When Remembering is an Object

This past Saturday marked the four-year anniversary of my brother’s sudden death. I dedicated the morning to remembrance, honoring my brother the best way I knew how: reading Raymond Carver’s “Where I’m Calling From” and listening to “Idaho” by Down Like Silver. I spent the evening with my sister, and in between watching 90s feel good movies, we shared our favorite memories of my brother: mine was from way back in Idaho in the early 90s when we used to re-enact the Legend of Zelda video game. He was Link and I was his fairy sidekick.

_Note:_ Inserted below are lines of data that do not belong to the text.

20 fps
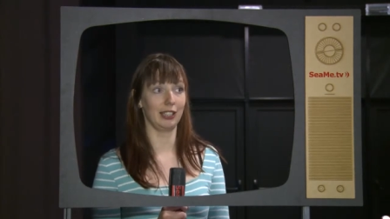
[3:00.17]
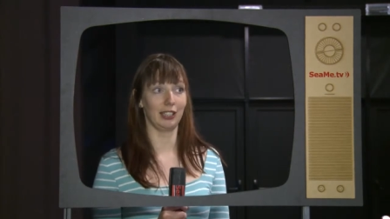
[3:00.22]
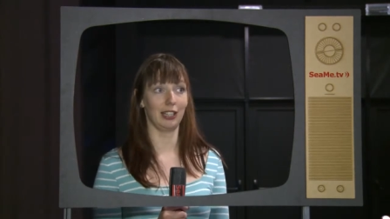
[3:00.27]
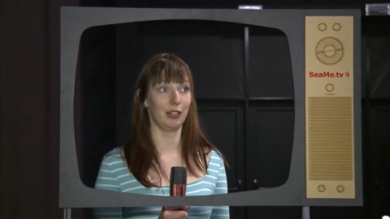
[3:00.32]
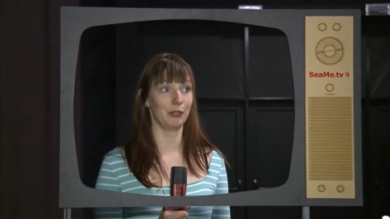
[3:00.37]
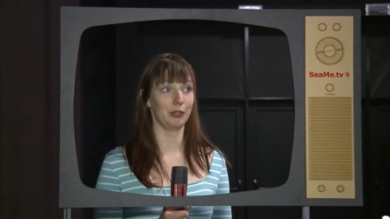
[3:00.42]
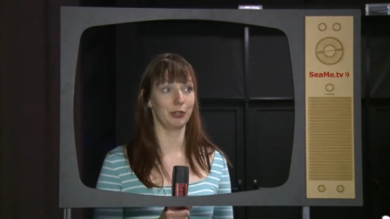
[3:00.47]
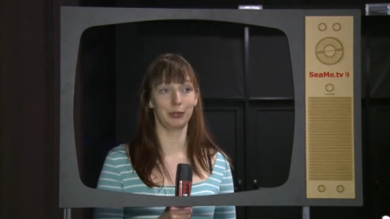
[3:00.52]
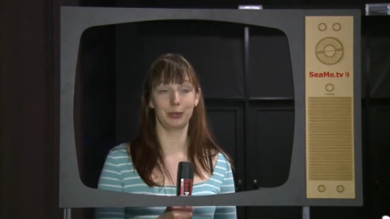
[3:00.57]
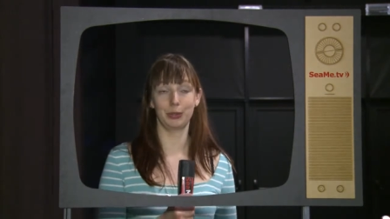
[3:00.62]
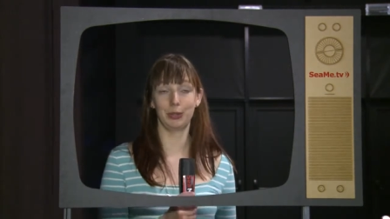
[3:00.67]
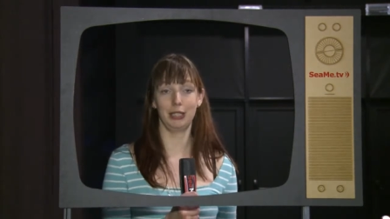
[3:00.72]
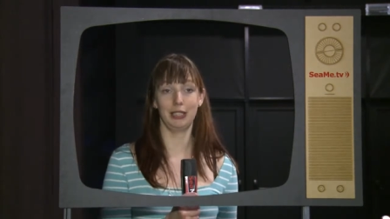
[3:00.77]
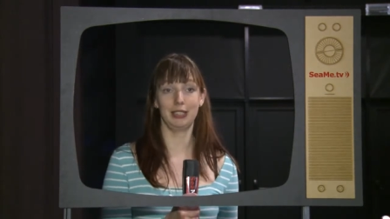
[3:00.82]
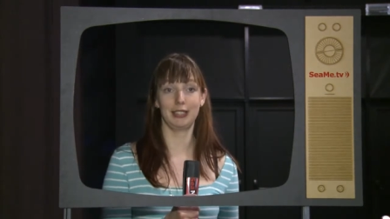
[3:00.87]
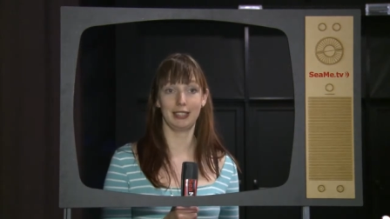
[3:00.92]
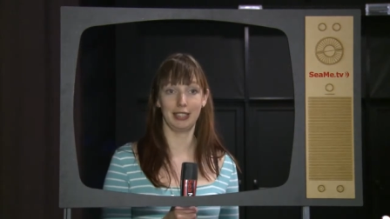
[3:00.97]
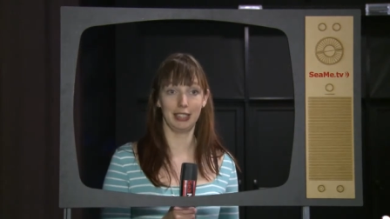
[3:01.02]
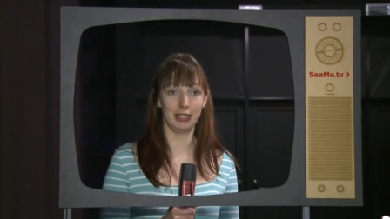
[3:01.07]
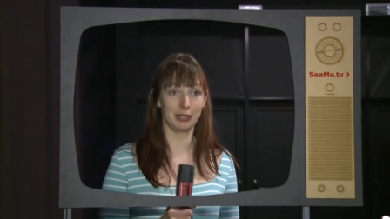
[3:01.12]
I've already
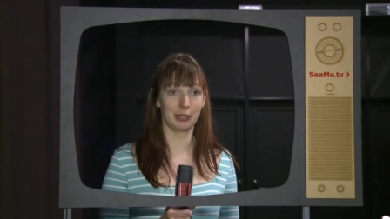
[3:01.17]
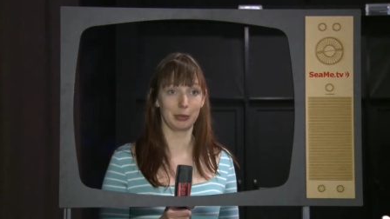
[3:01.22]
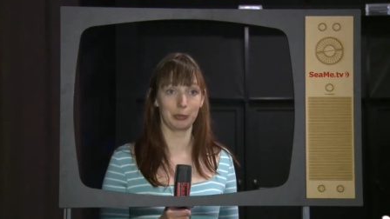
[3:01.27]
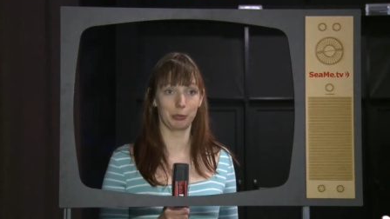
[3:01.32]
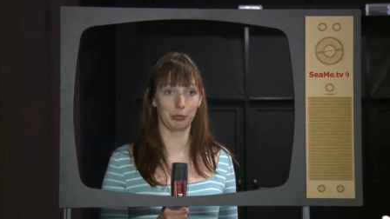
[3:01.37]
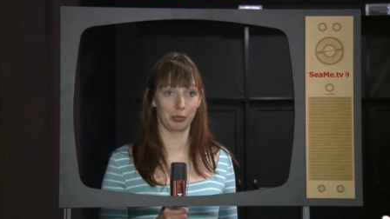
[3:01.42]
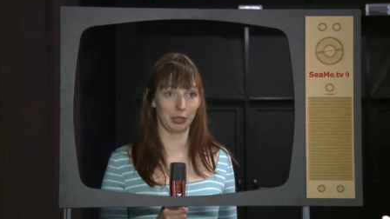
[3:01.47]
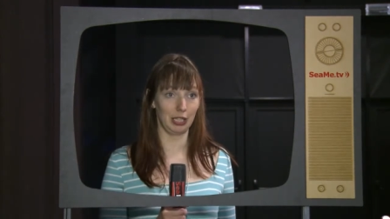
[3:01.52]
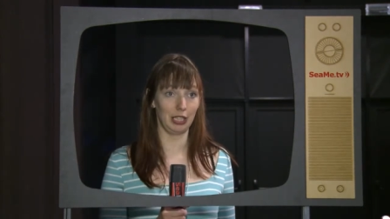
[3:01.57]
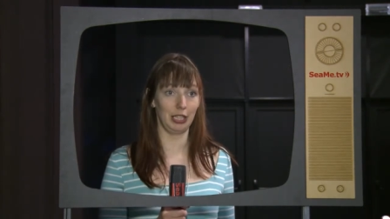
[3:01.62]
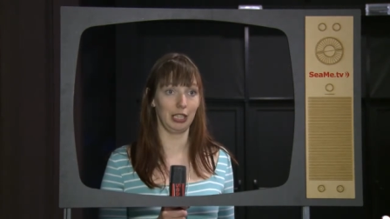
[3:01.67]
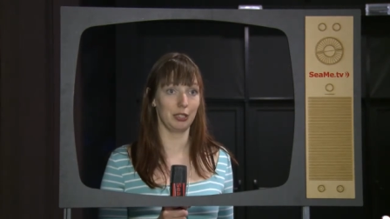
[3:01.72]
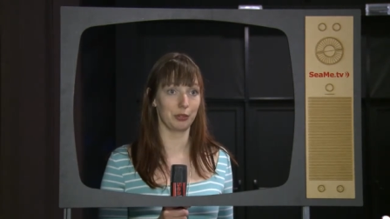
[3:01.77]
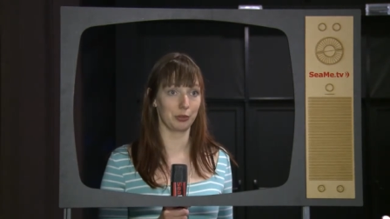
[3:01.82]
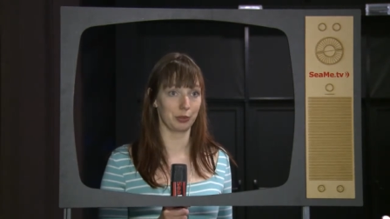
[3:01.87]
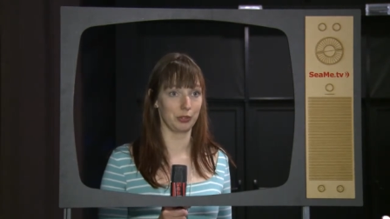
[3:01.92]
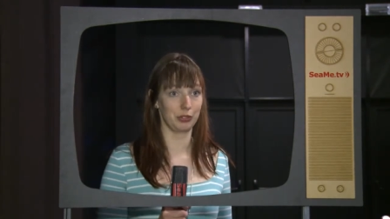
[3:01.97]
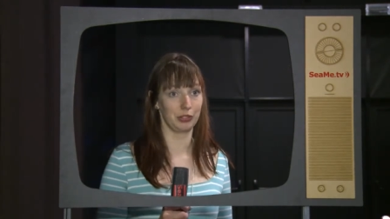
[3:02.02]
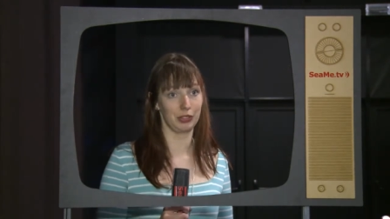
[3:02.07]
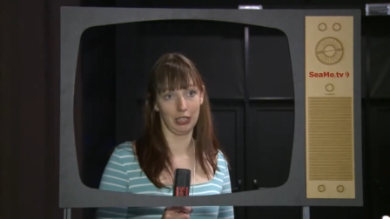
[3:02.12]
seen some really
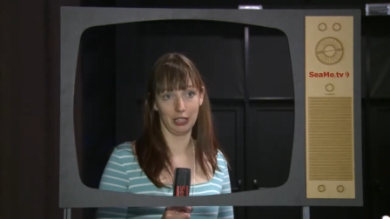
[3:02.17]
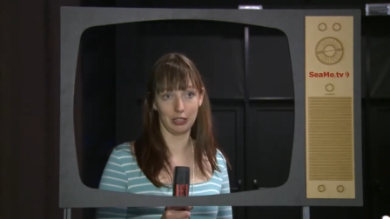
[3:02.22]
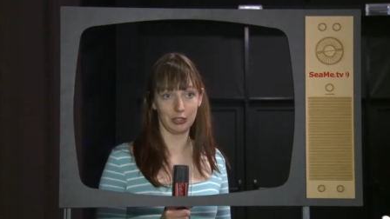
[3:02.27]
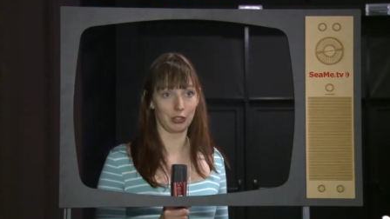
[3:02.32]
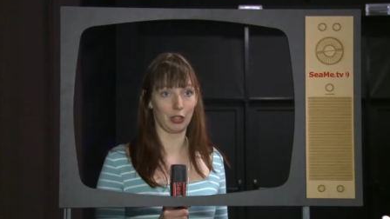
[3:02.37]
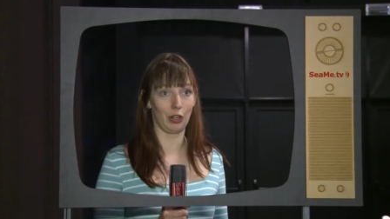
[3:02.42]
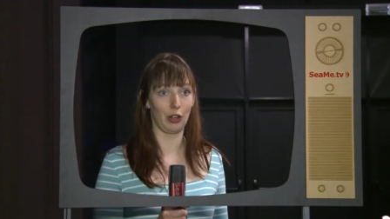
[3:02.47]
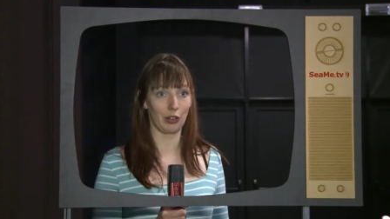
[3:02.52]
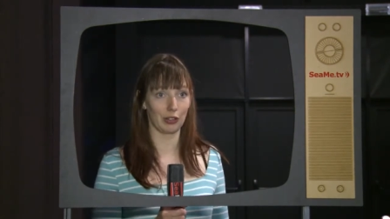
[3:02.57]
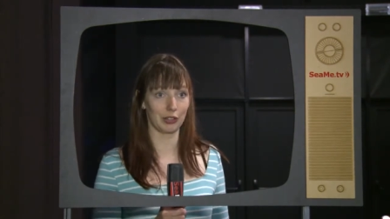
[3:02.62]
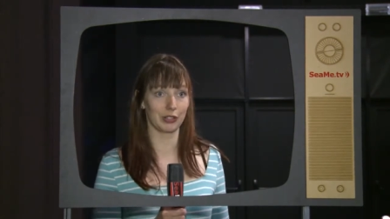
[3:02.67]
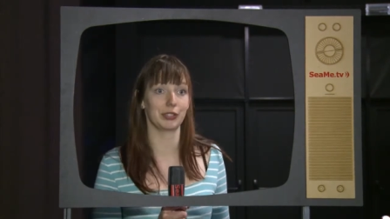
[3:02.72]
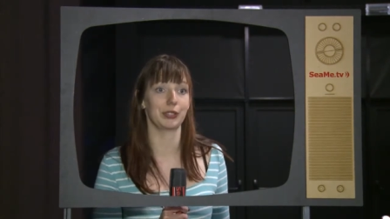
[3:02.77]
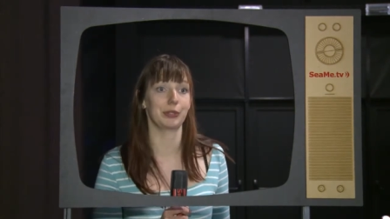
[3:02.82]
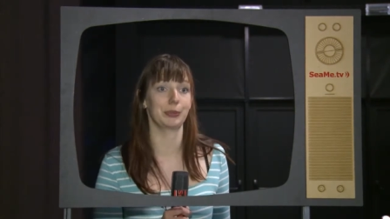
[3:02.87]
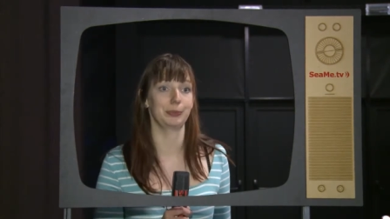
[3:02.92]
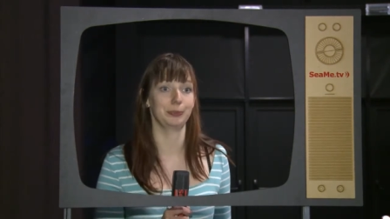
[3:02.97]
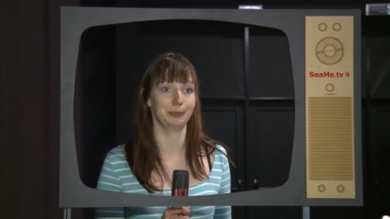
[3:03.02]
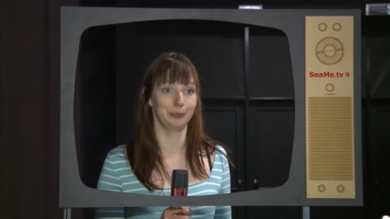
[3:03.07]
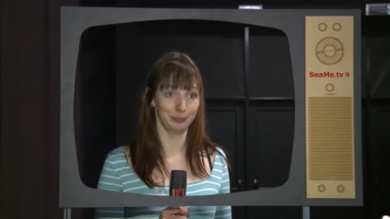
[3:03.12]
interesting
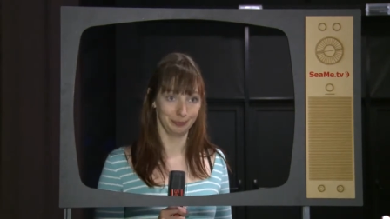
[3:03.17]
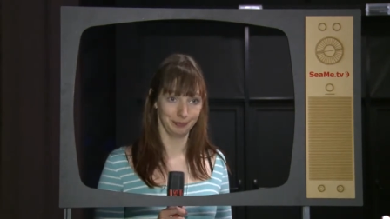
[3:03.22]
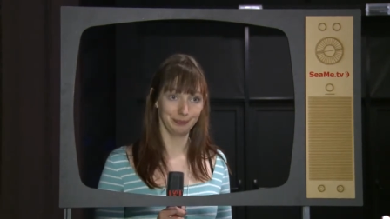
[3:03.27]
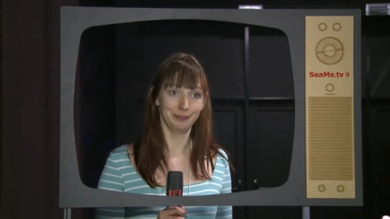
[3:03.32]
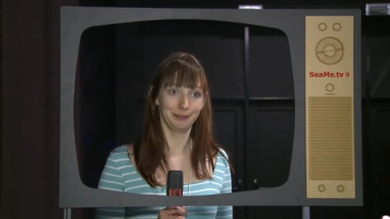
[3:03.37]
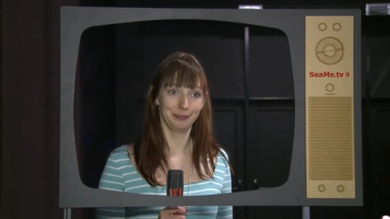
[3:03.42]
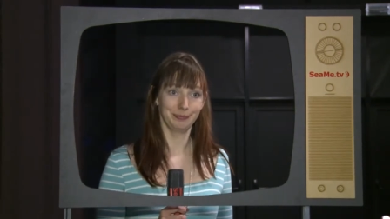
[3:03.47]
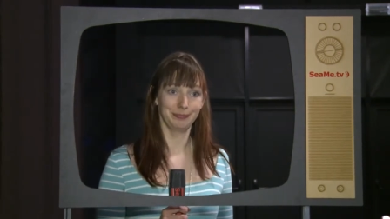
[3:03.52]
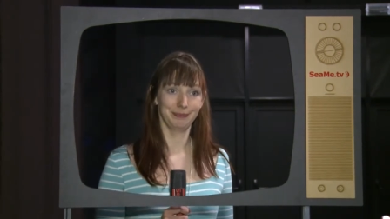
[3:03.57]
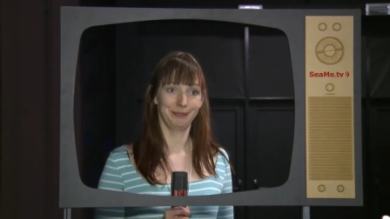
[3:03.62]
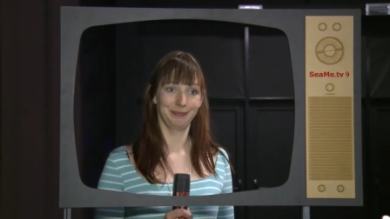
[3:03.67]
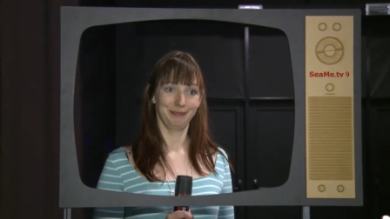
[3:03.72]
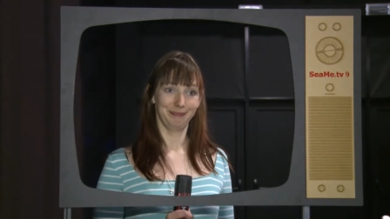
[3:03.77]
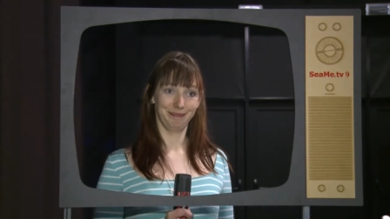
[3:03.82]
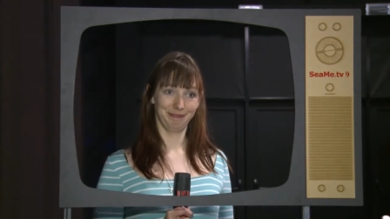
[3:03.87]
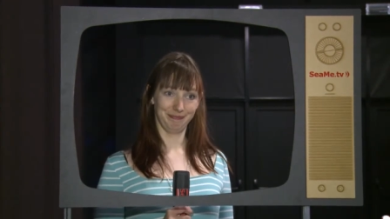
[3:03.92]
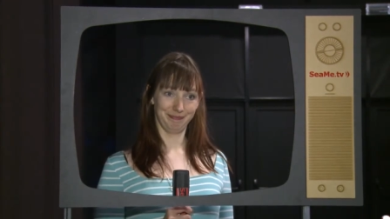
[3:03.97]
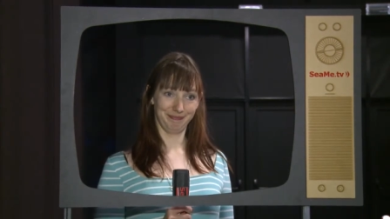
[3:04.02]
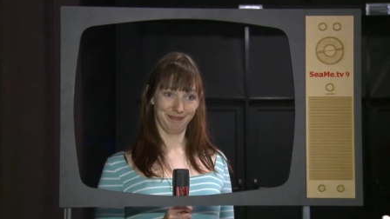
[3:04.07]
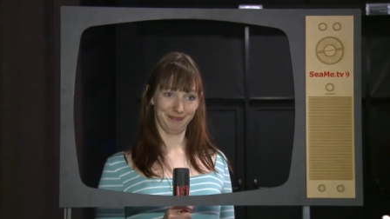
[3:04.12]
talks Perfect.
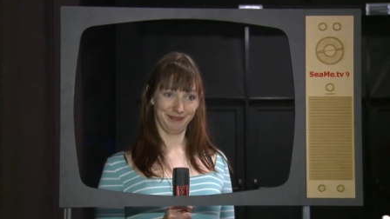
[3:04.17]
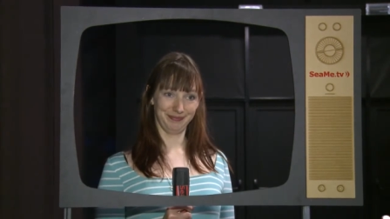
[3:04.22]
Thank you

Grief makes time fold in on itself: sometimes four years is a second and other times it is a decade. As the years pass, I feel the sharp pain of loss smooth into something duller. It’s still there always, lingering at the corner of my eyes or deep down in my stomach, but it, like everything else, has softened with time. The act of remembering remains very important to me, but whereas my parents remember through visiting his grave, I find the tangible objects that serve as memory talismans tend to be forms of art: the tattoo I have that pays tribute to him, movies, music, and especially books.

Last year on the anniversary, I hosted a reading for Michelle Tea when she visited Seattle to launch Black Wave. Her memoir-novel hybrid follows fictional Michelle, who, desperate to quell her addiction to drugs, a disastrous romance, and a San Francisco in the throes of the first tech bubble, heads to LA as a global apocalypse approaches. There she begins an exploration of how to make queer love and art without succumbing to her self-destructive vices.

I was honored to work with Michelle on this book back when I was publicist at Feminist Press and especially to introduce it on such a meaningful day in my personal history. The book and Michelle’s work and life have been an inspiration to me. For a long time, my brother was the only example of a person close to my life who was an addict. And I lost him. Reading Michelle’s work showed me that people can and do make it out the other side—it’s ugly and hard and apocalyptic, but it happens.

Reading her work serves as therapy, as remembering, and as way of looking forward. Losing someone doesn’t mean you must remain forever in the past. Art is an important way to take them with you into the future.